━━━ PROVIDED INFORMATION

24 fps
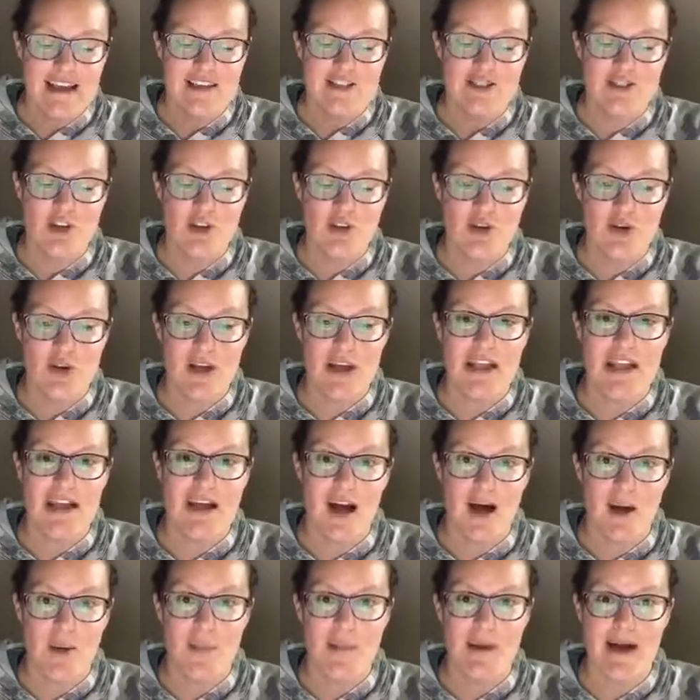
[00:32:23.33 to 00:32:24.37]
so you can
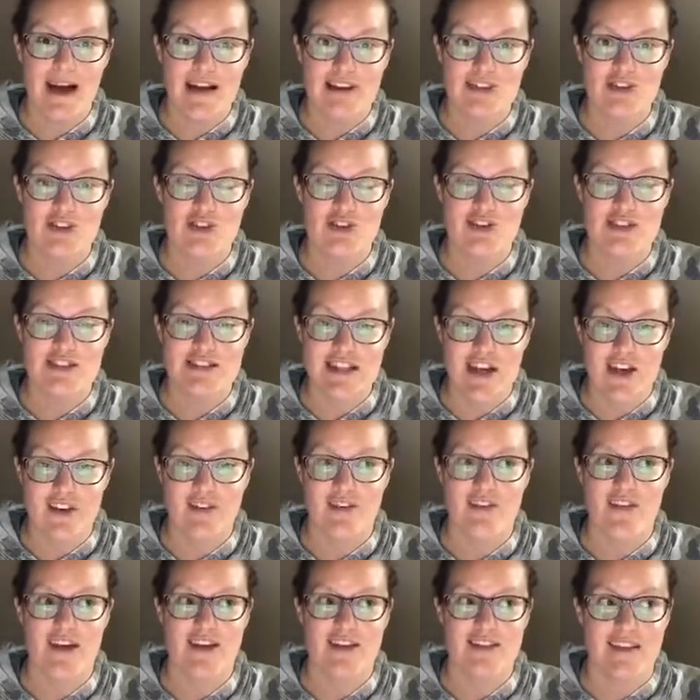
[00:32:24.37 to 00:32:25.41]
come back to
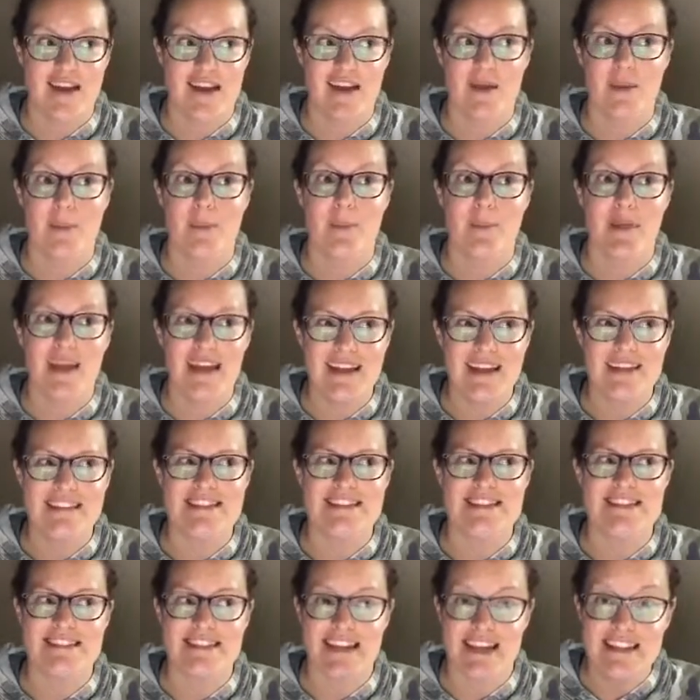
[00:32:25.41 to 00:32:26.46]
yourself and make
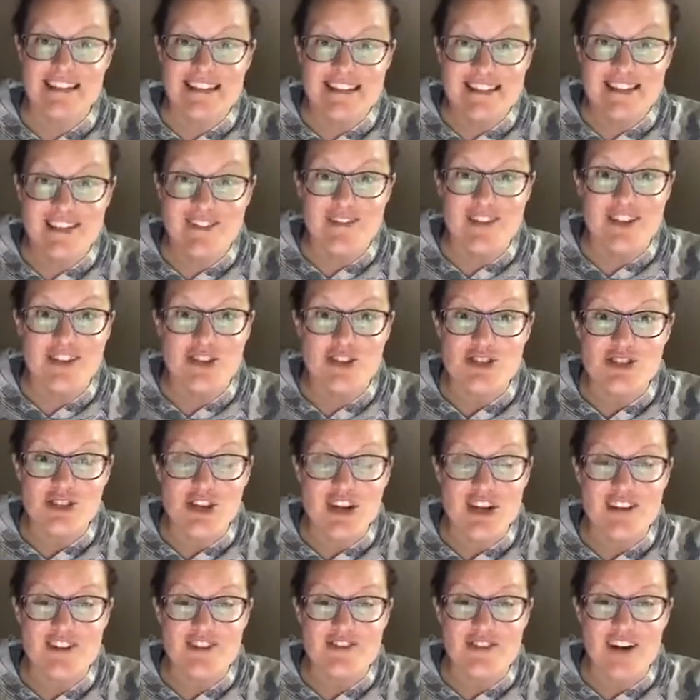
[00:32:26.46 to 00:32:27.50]
sense of this
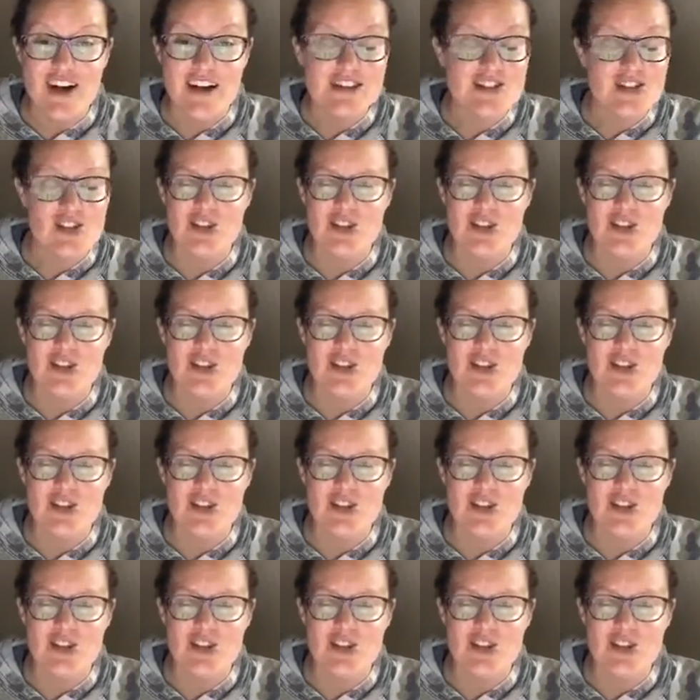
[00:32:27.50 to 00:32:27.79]
shit, right?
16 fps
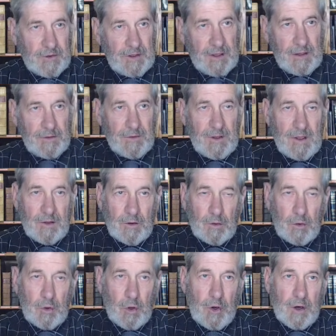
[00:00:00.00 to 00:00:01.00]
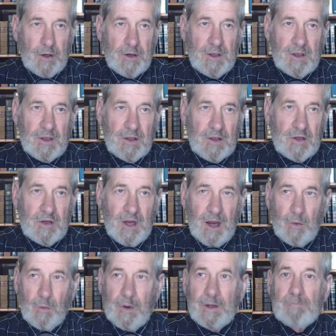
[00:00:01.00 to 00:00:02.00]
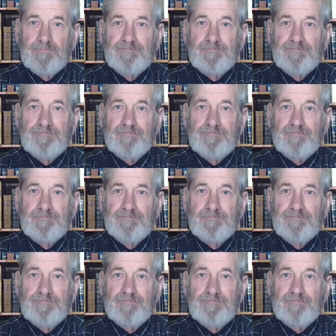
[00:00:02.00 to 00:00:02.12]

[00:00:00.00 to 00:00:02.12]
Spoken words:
again, the Lord Yahweh.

━━━━━━

EXERCISE OBJECTIVE: Reproduce these records exactly, but not the pictures.

RESULT OF THIS TASK:
24 fps
[00:32:23.33 to 00:32:24.37]
so you can
[00:32:24.37 to 00:32:25.41]
come back to
[00:32:25.41 to 00:32:26.46]
yourself and make
[00:32:26.46 to 00:32:27.50]
sense of this
[00:32:27.50 to 00:32:27.79]
shit, right?
16 fps
[00:00:00.00 to 00:00:01.00]
[00:00:01.00 to 00:00:02.00]
[00:00:02.00 to 00:00:02.12]

[00:00:00.00 to 00:00:02.12]
Spoken words:
again, the Lord Yahweh.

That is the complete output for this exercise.